INFORMATION:

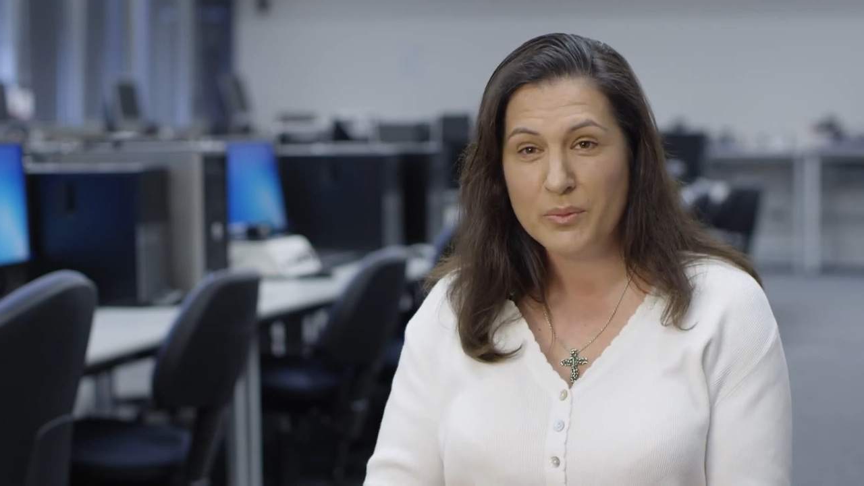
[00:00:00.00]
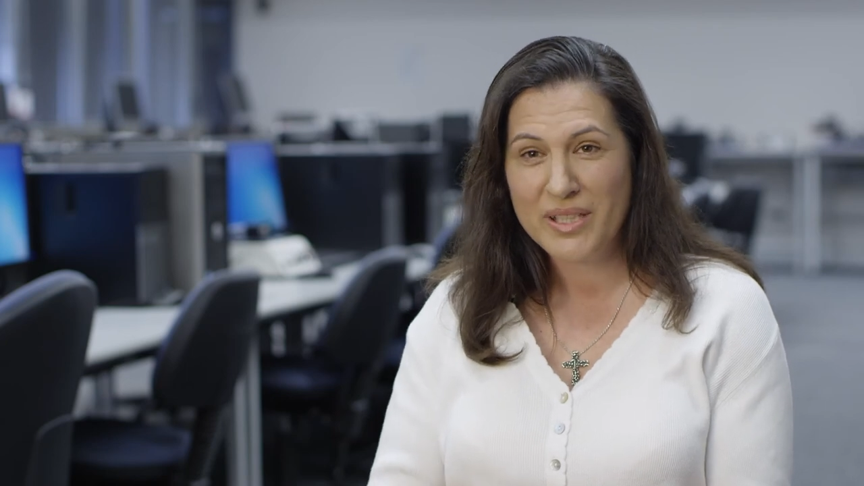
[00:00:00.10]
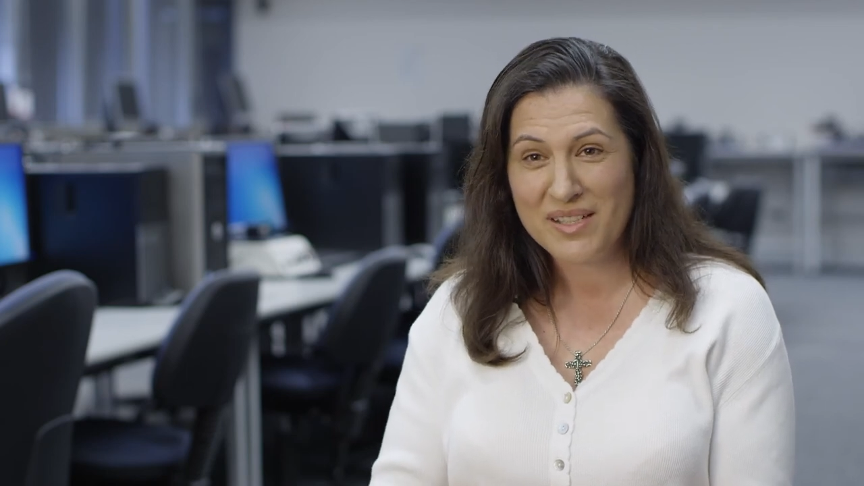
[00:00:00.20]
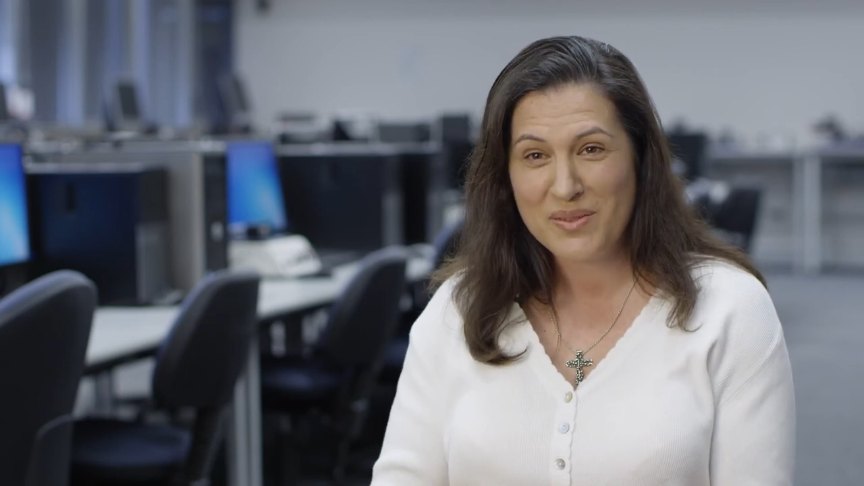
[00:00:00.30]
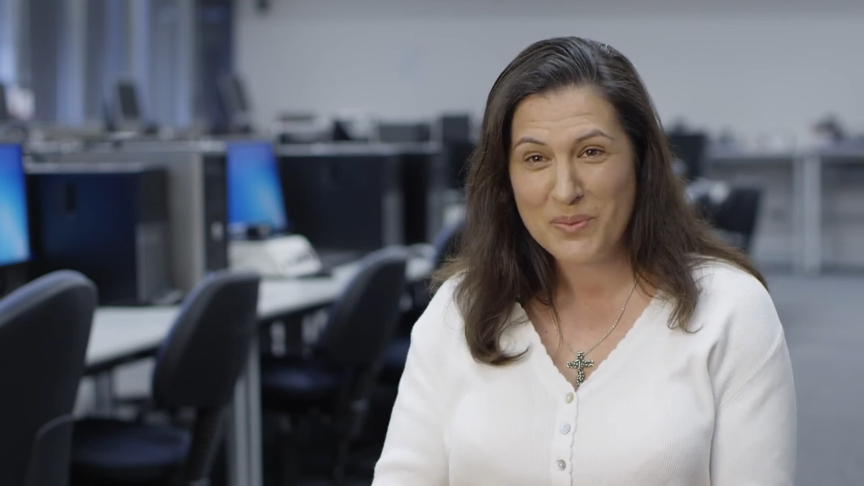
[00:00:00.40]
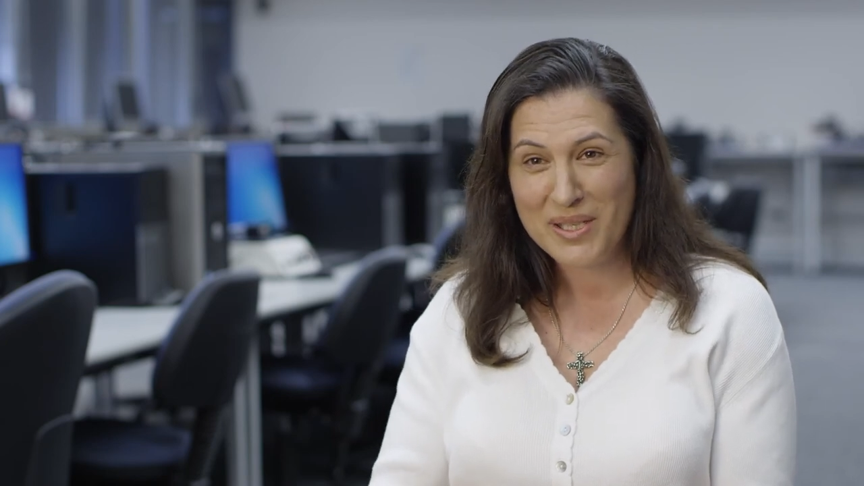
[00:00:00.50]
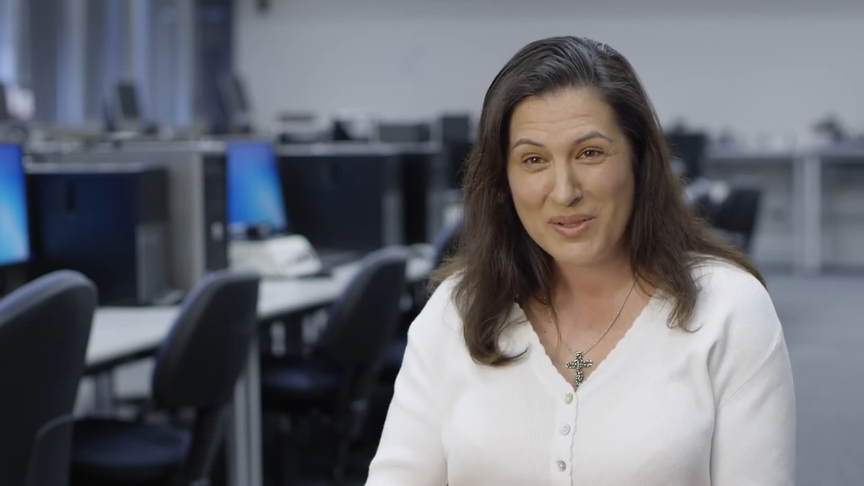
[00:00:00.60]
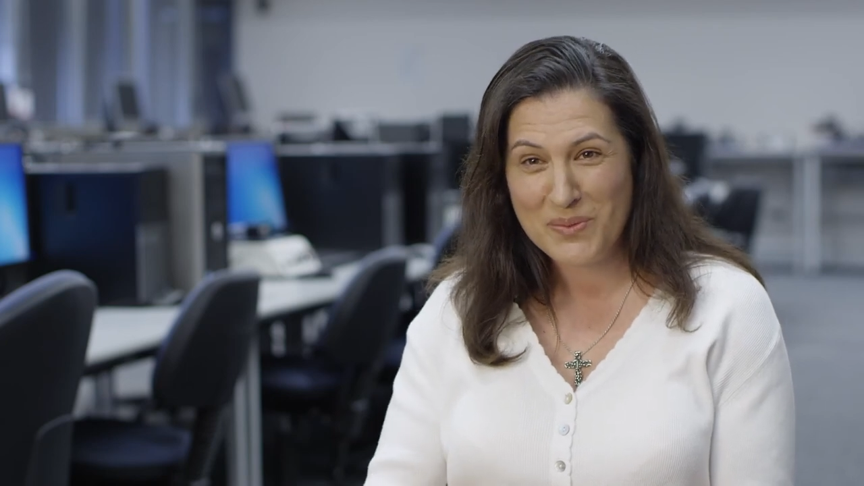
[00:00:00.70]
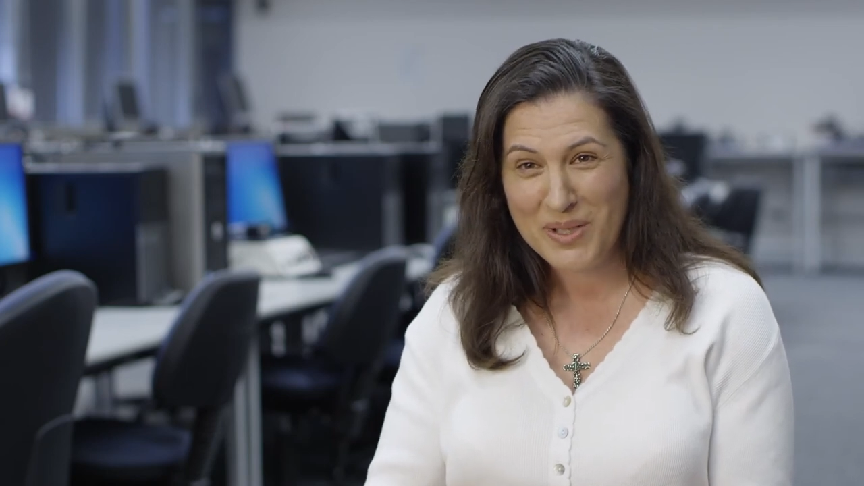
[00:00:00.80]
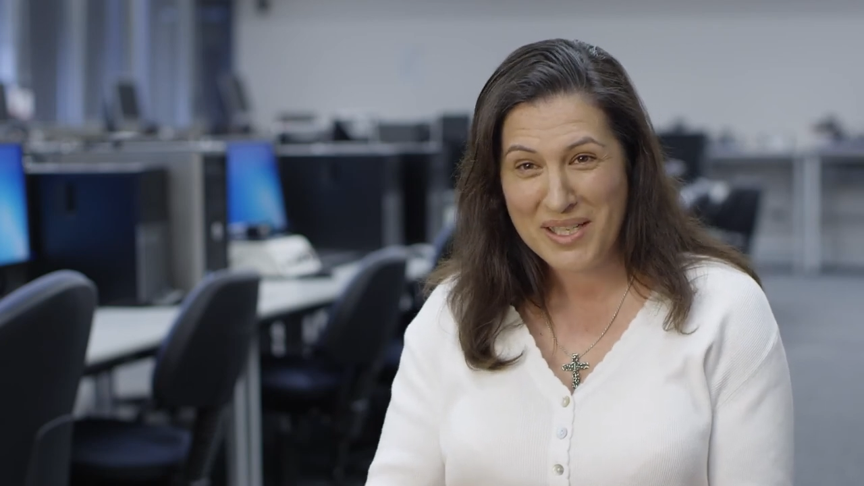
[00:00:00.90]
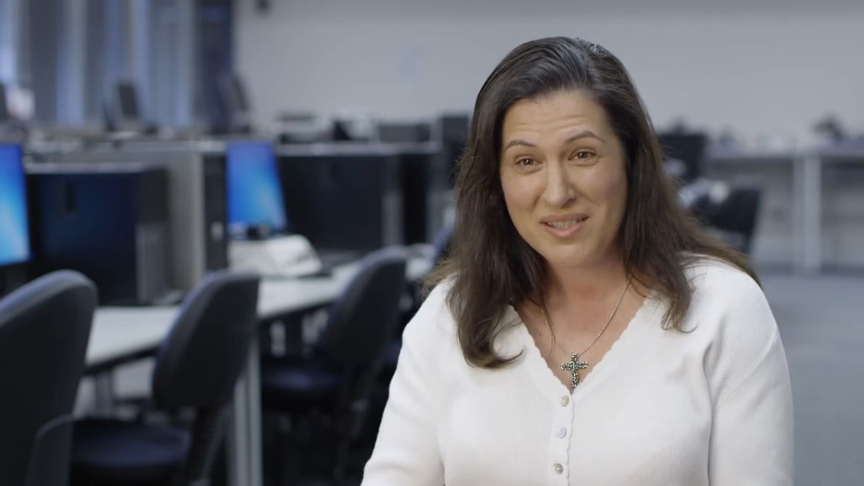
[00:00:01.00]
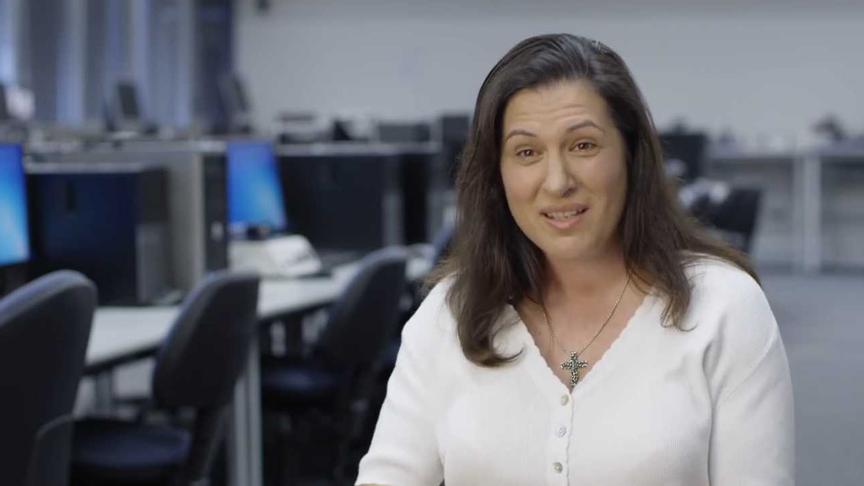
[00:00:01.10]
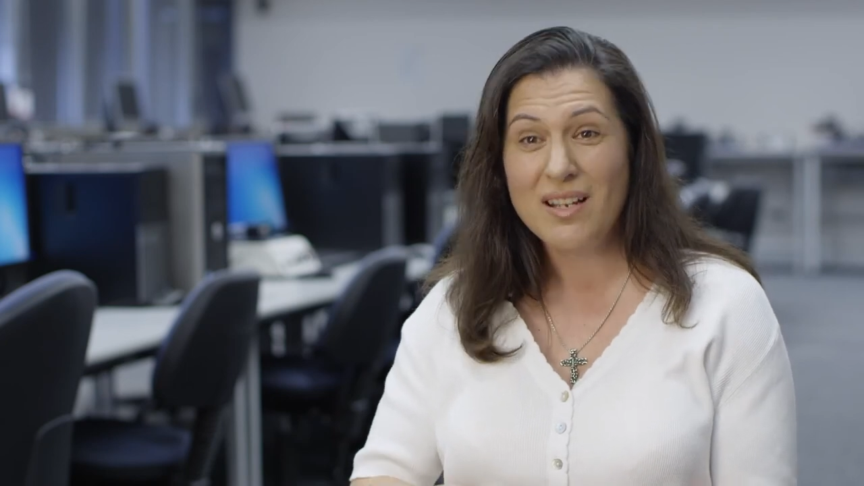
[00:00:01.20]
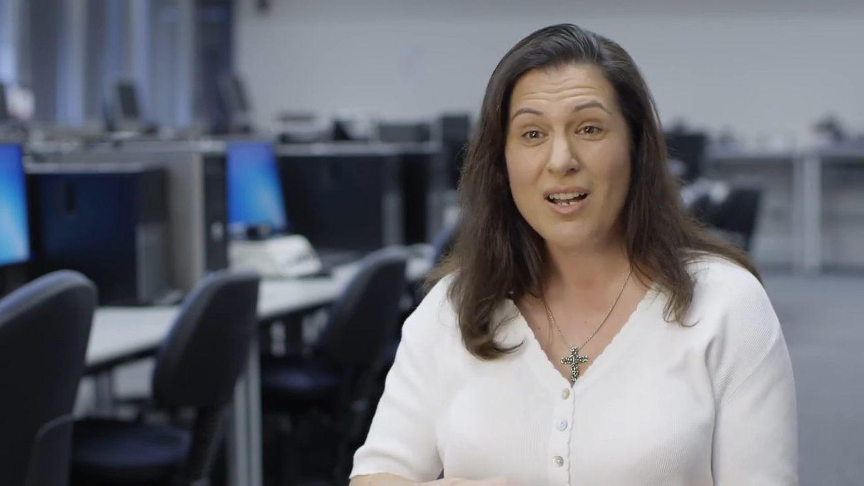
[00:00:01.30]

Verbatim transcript: ranks, ranks, ranks,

EXERCISE INSTRUCTIONS:
Print all records word for word, no images.

SOLUTION FOR THIS EXERCISE:
[00:00:00.00]
[00:00:00.10]
[00:00:00.20]
[00:00:00.30]
[00:00:00.40]
[00:00:00.50]
[00:00:00.60]
[00:00:00.70]
[00:00:00.80]
[00:00:00.90]
[00:00:01.00]
[00:00:01.10]
[00:00:01.20]
[00:00:01.30]

Verbatim transcript: ranks, ranks, ranks,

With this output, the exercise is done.